**Input for this task**.
┌──

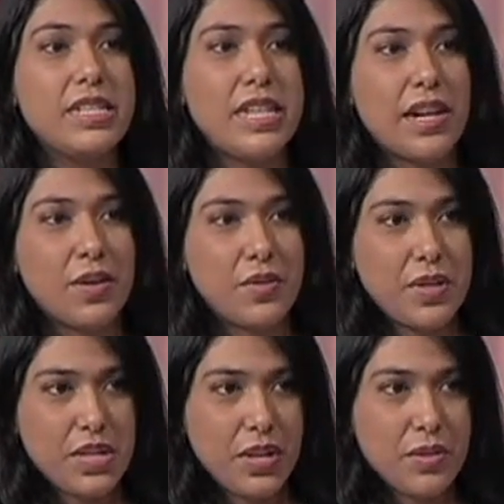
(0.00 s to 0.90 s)

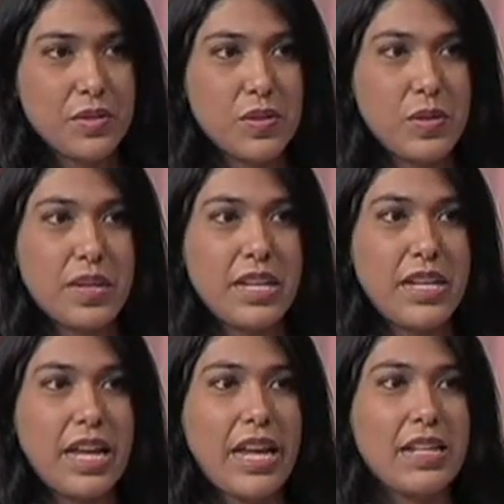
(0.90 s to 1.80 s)
down in
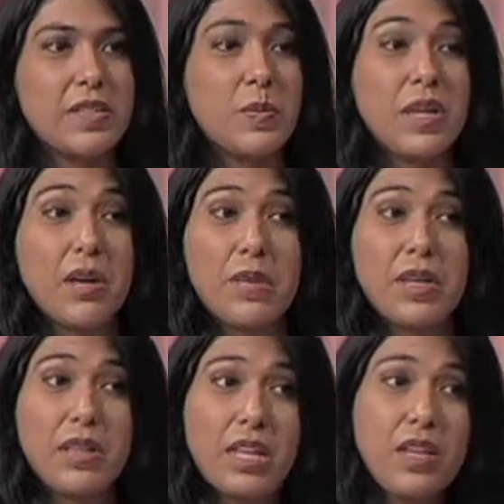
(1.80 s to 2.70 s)
Arizona and is
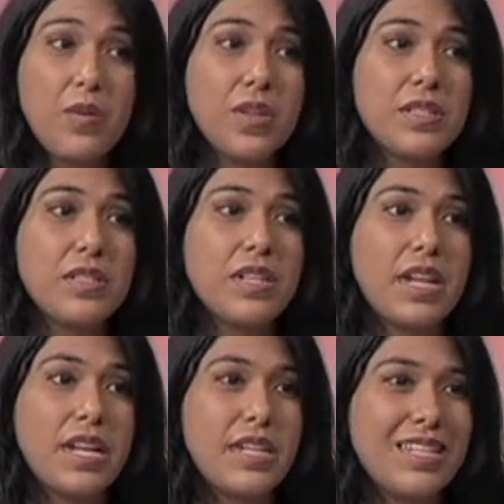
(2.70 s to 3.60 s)
becoming a linguist
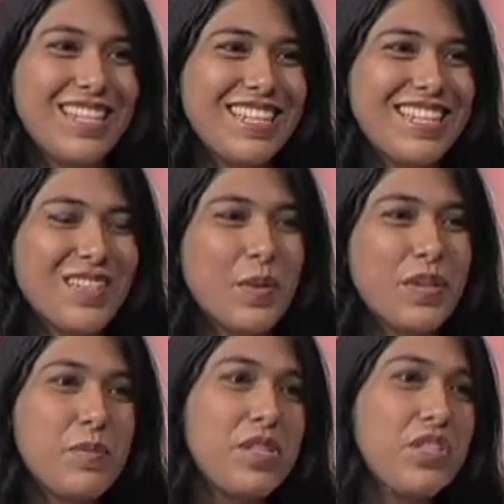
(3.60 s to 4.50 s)
and is
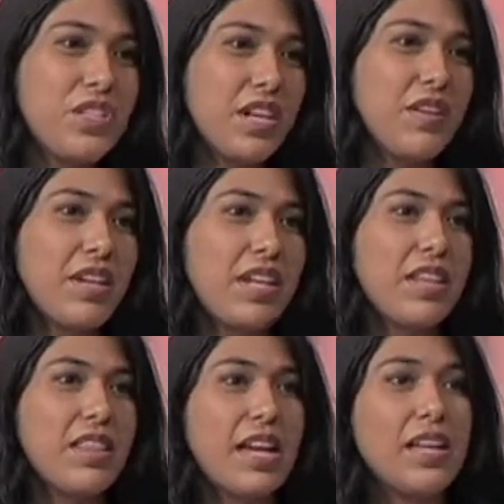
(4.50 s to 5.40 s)
going to be sharing
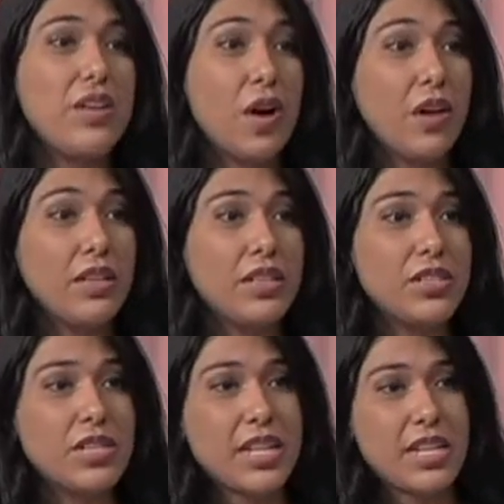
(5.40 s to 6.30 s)
that
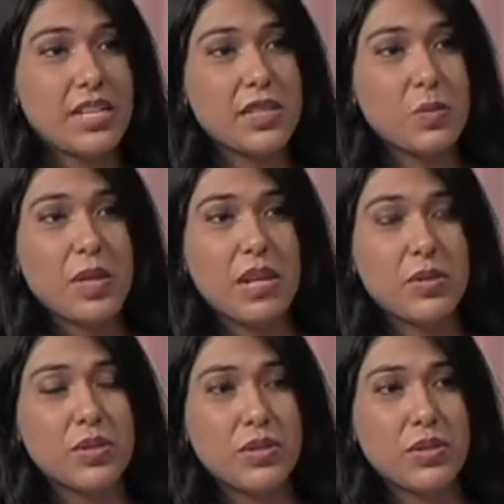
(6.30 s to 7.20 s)
knowledge that he's been
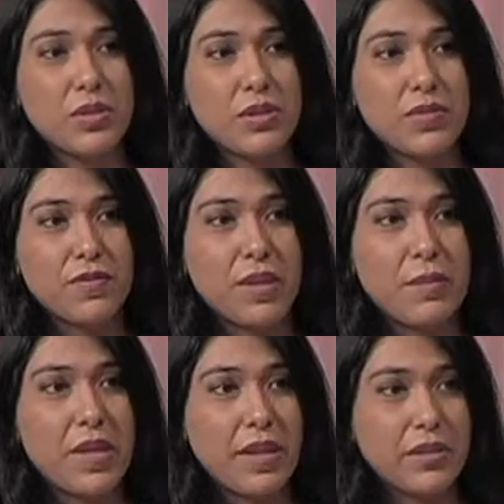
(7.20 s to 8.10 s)
able to learn
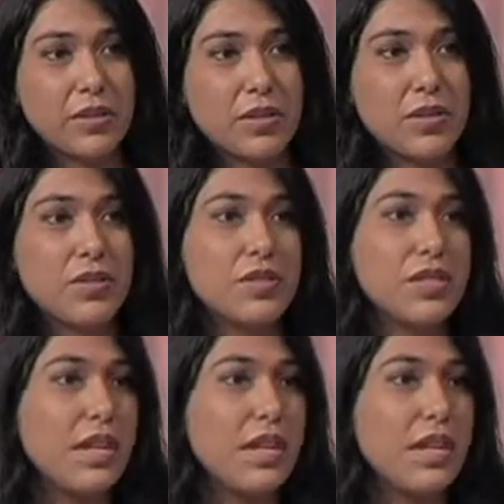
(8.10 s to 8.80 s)
from the elders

└──

When you write out the material above, keep every line exact and drop each picture.

**Exercise result**.
(0.00 s to 0.90 s)

(0.90 s to 1.80 s)
down in
(1.80 s to 2.70 s)
Arizona and is
(2.70 s to 3.60 s)
becoming a linguist
(3.60 s to 4.50 s)
and is
(4.50 s to 5.40 s)
going to be sharing
(5.40 s to 6.30 s)
that
(6.30 s to 7.20 s)
knowledge that he's been
(7.20 s to 8.10 s)
able to learn
(8.10 s to 8.80 s)
from the elders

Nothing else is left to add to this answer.